When I served as a research dean we didn't bother doing any reading of articles. We weighted each article by the 5-yr JIF to come up with a collective score that we then ran simulations around to generate the best mix of articles to submit (based on not just the mean score but the variance of outcomes that could arise). Doing that predicted the REF outcomes with more than 85% accuracy. When I was involved in the Australian equivalent, our panel argued for doing away with individual reading of articles (saving hundreds of thousands of hours of people's time) because the JIF weighting model was very accurate in predicting collective scores (it is less accurate at the individual level but the who exercise is meant to be collective). Needless to say, this was not taken up and millions of dollars of productive time has been wasted since reading articles.
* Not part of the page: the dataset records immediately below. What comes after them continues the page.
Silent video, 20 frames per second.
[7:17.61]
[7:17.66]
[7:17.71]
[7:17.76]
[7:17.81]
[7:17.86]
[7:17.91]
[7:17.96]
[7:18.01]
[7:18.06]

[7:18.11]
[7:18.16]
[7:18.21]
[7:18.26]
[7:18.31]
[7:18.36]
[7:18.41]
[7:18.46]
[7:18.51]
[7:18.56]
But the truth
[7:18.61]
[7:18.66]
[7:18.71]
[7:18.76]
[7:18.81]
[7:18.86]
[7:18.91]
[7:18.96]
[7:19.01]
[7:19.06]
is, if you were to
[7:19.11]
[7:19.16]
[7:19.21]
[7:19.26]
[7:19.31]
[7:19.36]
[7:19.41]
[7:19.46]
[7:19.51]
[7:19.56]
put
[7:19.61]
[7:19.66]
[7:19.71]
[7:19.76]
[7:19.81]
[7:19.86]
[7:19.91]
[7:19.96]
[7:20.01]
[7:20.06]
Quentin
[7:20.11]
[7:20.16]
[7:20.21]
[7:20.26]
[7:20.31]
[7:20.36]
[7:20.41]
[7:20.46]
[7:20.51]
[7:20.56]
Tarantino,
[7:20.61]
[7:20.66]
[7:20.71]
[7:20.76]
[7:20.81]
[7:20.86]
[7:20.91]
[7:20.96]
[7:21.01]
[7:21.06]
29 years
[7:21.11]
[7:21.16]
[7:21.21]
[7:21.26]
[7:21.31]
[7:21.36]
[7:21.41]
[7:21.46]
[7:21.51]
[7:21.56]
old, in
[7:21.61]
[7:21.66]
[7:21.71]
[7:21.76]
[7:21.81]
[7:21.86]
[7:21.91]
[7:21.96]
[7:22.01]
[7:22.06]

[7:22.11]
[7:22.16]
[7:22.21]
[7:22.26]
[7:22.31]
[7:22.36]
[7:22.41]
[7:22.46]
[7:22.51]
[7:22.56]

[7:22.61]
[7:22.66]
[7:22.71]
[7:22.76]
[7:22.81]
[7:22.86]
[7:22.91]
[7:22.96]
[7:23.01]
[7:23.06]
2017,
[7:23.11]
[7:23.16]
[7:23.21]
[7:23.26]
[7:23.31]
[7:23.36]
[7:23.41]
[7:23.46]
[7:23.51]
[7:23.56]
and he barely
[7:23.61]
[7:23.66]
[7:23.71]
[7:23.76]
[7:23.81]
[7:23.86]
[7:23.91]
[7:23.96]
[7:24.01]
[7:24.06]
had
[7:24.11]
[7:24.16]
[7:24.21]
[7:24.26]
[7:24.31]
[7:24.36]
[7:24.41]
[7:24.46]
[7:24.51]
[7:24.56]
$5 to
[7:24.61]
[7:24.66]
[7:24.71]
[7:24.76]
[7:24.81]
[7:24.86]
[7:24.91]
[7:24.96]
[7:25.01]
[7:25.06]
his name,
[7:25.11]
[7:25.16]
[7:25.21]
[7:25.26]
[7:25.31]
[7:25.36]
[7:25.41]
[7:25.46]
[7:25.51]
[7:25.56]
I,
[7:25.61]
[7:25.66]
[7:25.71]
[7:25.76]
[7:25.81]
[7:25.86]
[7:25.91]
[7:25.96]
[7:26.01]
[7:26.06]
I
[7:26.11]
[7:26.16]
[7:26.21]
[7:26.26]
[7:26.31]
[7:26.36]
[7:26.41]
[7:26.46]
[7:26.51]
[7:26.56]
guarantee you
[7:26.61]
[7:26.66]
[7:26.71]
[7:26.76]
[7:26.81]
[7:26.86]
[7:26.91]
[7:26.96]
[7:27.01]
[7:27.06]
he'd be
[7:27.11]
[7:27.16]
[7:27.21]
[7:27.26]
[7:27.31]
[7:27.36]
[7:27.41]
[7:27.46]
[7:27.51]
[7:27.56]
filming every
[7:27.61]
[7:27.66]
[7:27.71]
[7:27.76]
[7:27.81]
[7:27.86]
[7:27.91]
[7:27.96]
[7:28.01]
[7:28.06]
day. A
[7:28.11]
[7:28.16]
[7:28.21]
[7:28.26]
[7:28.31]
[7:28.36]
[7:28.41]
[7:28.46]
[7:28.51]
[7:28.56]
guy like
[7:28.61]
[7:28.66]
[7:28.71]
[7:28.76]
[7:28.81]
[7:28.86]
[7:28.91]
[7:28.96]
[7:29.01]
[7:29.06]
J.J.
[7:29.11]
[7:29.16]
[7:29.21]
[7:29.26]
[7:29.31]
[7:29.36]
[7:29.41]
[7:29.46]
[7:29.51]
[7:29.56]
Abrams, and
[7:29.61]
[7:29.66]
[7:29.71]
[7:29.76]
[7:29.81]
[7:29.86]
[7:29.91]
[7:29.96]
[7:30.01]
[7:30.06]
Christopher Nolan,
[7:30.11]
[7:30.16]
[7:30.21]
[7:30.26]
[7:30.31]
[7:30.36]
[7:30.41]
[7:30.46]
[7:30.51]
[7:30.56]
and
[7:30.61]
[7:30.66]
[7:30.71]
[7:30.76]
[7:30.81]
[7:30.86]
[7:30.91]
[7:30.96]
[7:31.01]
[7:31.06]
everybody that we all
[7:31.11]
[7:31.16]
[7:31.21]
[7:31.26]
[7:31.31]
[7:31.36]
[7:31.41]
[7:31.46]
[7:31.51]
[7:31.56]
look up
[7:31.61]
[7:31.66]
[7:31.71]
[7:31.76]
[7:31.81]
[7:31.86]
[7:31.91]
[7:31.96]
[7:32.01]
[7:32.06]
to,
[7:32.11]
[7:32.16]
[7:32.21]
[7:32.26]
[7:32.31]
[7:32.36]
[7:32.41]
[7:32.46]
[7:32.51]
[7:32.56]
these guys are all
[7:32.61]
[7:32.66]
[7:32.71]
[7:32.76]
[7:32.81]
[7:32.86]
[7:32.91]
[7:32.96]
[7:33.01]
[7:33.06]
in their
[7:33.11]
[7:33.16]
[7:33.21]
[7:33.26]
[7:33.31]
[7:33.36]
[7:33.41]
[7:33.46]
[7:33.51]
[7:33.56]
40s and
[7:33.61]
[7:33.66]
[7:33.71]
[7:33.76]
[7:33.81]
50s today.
Most of these papers are written by AIs anyway, but don't worry, we have AIs to detect the papers written by AIs. The problem comes when the AIs start plagiarising the AI detection AIs. What we really need is an AI to detect AI plagiarism of AI. That'll sort it.
“in all fields, an article in a substantially above average citation impact journal has a reasonable chance of scoring 3* instead of 4*” - Right. How is this a good thing? I could understand if it said for example that it has a reasonable chance of scoring 3* instead of 2*.
In my discipline (history) I think part of the difference is that the high impact journals are often generalist, with a broader readership across the discipline (and beyond) rather than with a more limited chronological, thematic, or geographical focus of other journals. This is not to say that all articles in generalist journals are good or that good and excellent work isn't published in more specific journals. Rather I think often the difference in scoring and perception of significance lies in the 'framing' of the article in the introduction or opening and the claims it makes to address big/ important debates in one or more areas.